There are so many ways to begin. I'm starting something, and I approach it from mutiple angles, but here are a few things to zero in on:
What is the conflict? Conflict equals drama. Drama equals story you really want to keep reading (or watching.) Pile on the conflict in every scene. But figure out what the main conflict is. Are the Nazis butting heads with Indiana Jones to get the Arc of the Covenant? Voila, conflict.
Who is the protagonist? Who is the antogonist? Be sure to have one of the first, and at least one (if not more) of the second. In more literary efforts, the antogonist can sometimes be an internal struggle, an alcoholic tries to stop drinking, so their disease is the antogonist - that sort of thing. Or make your villain the Nazis. They're always good antogonists.
What does your protagonist want more than anything? This is a biggie and needs to be something vital, preferably life or death. Or at least your protag thinks it's life or death.
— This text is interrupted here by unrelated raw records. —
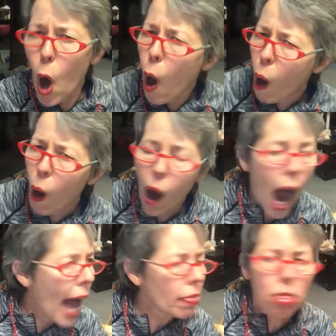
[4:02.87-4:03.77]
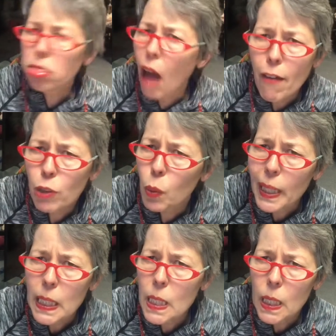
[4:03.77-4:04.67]
Oh, I love
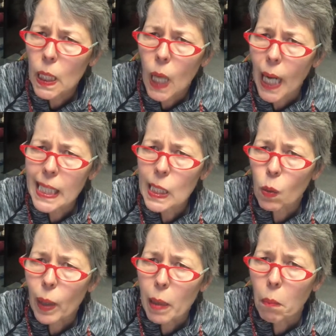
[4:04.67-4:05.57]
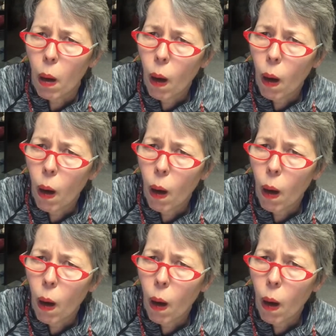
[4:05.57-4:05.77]
green tea ice cream.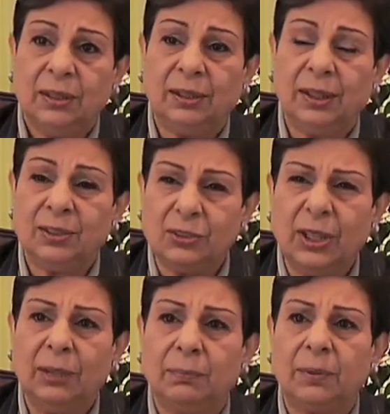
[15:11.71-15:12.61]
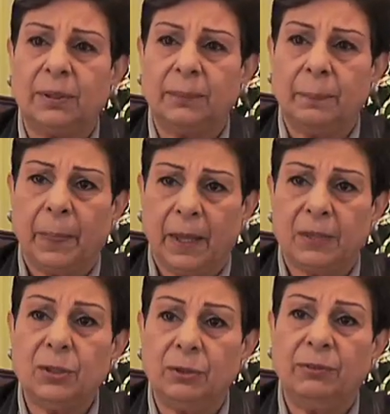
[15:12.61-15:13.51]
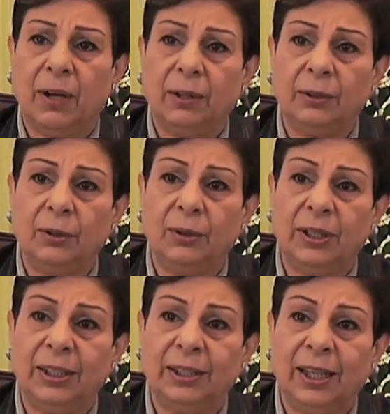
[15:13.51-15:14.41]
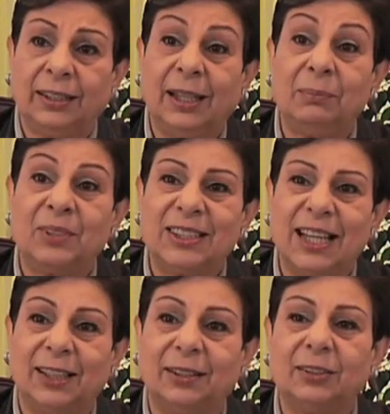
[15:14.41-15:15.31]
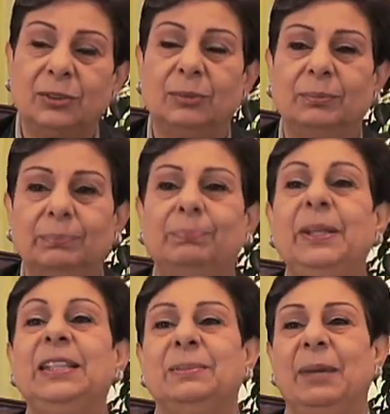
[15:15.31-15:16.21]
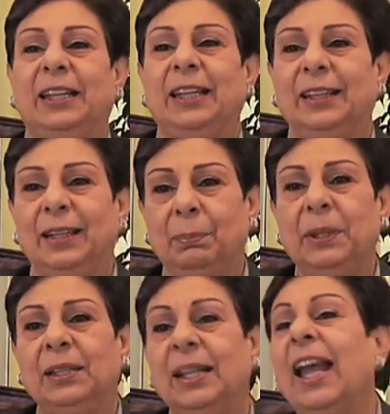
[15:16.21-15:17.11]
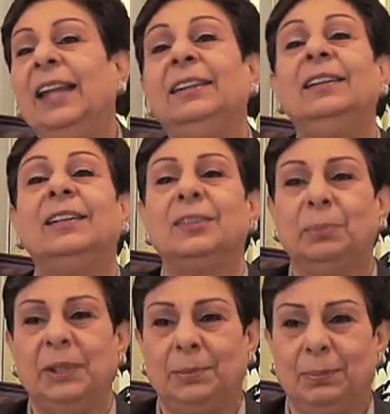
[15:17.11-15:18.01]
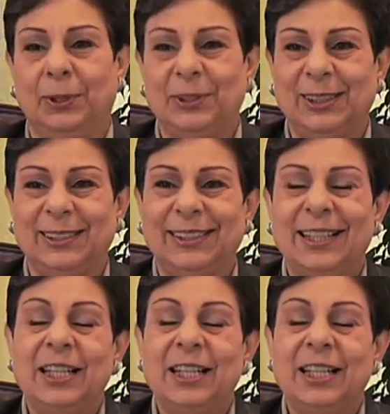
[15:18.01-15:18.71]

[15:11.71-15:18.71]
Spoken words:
that has shaped so far all the attempts at peacemaking, the endless peace process.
What does your protagonist need more than anything? They learn that they need something different than they ever dreamed. Like, the unpopular girl who just wants to be invisible in high school who gets the lead in South Pacific and learns to that she's got talent, and it's okay to be noticed. See how what she wants (to be invisible) is diametrically opposed to what she really needs?
Sometimes I lose sight of these central questions when I'm figuring out characters, day-dreaming up some cool scenes, or building my imaginary world. But if you can figure out the answers to these questions, your story will have heart and meat.